Cuando tomé esta
imagen, lo hice como tantas veces, por el mero encuadre que formaban la puerta,
la niña y el perro. Cuando la revisé, capté que lo que esos tres elementos me
inspiraban era misterio y perplejidad, aunque, si bien se mira, no hay relación
entre ellos. El perro mira de frente, quieto y sin nerviosismo aparente, sin
que sepamos bien qué atrapa su atención. Parece ajeno a su dueña, amarrado como
está con la correa, que se pierde en el interior de la vivienda. ¿Aguardará con
paciencia infinita el inicio del paseo matinal? ¿Habrá divisado otro animal que
ponga en entredicho su territorio; acaso una pareja potencial? ¿O bien su
hastío habrá rebosado los límites de lo que podría ser una rebelión puntual y
bien ladrada?
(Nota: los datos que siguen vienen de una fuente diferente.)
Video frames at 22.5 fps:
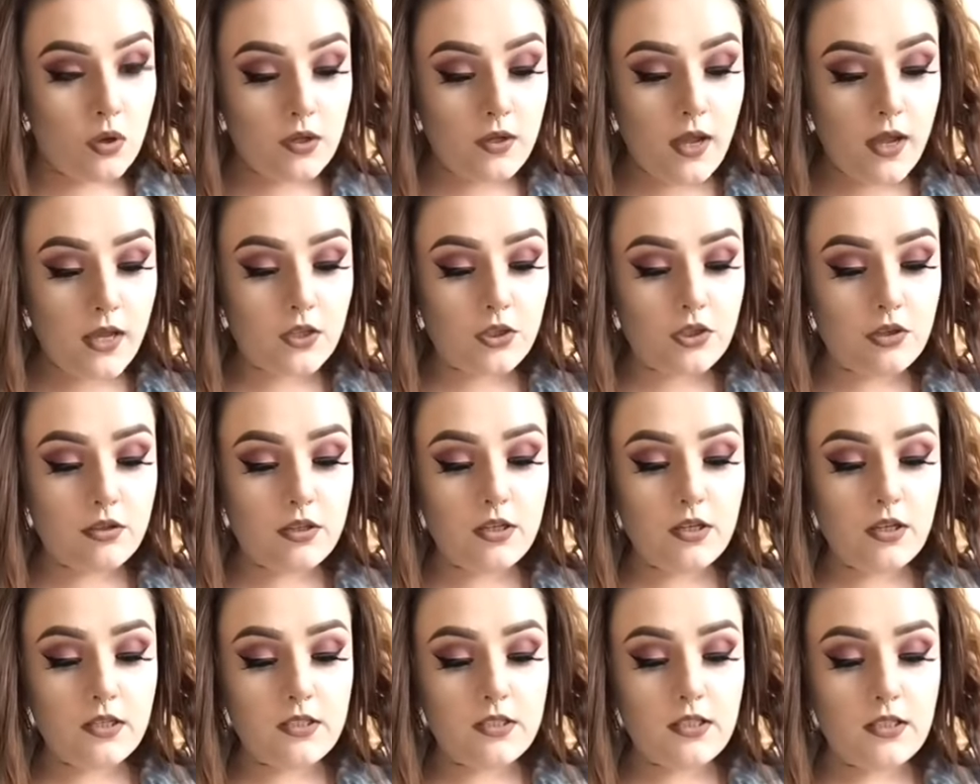you had during the
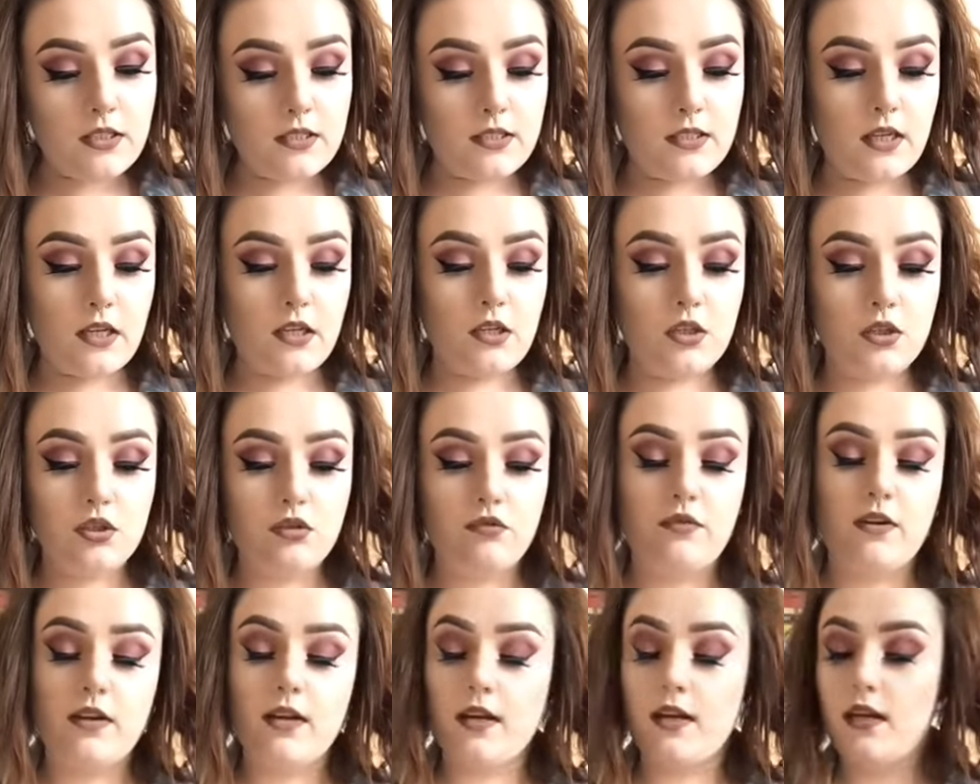19th
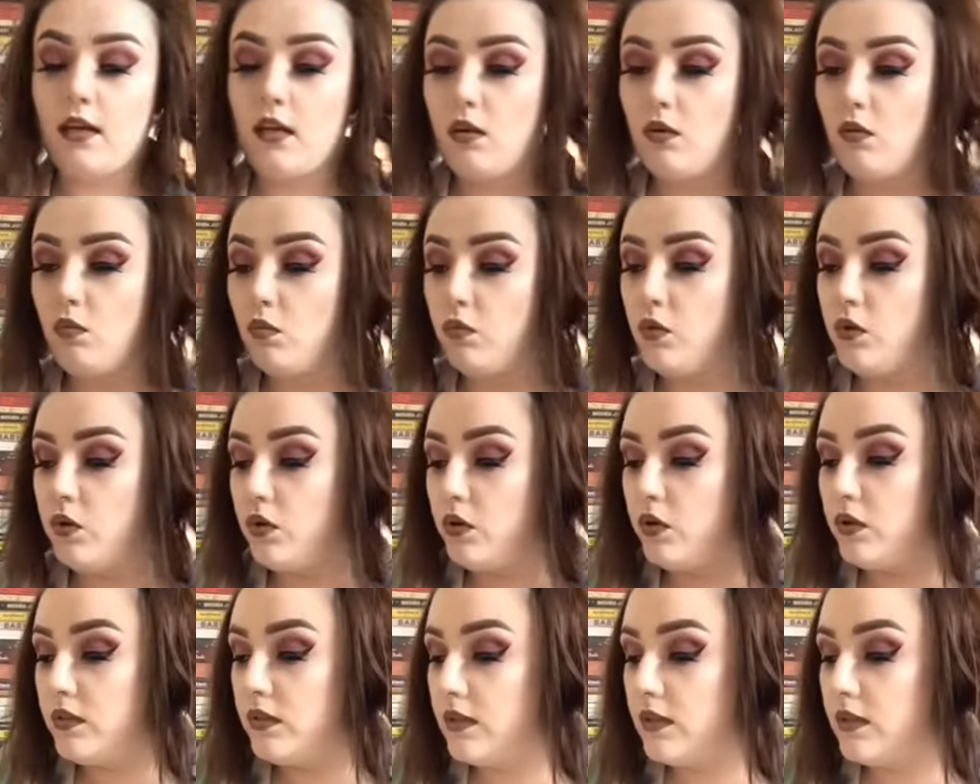century was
No lo sabemos. Sólo captamos su estoica espera, bien asentada
sobre sus cuartos traseros. Por su parte, la puerta ejerce de línea divisoria
entre dos mundos que se nos muestran desconocidos e inquietantes. La niña, en
cambio, no aparece sino de forma parcial, sólo nos la sugiere, porque su
cabeza, vuelta hacia el zaguán, parece mirar o aguardar algo. ¿Acaso la llegada
del papá o la mamá que acompañen en el paseo? ¿Quizá está oliendo el aroma a
magdalenas que acaba de hornear la abuela? ¿Tal vez una discusión conyugal que
está retrasando la salida, y contrae su rostro en un amago de llanto? No
sabemos nada. Intuimos (¡qué remedio!). No indagamos (no podemos hacerlo). Imaginamos
(no queda otra). Y con eso damos un paso adelante que nos hace contemplar la
escena de forma conjunta. Pero el significado posible cambia a cada centímetro
que nos movamos. Aunque también puede ser que uno posea demasiada imaginación y
disponga de demasiado tiempo libre, en comparación con el resto de los mortales.
Todo puede ser. Y no lo sabremos nunca.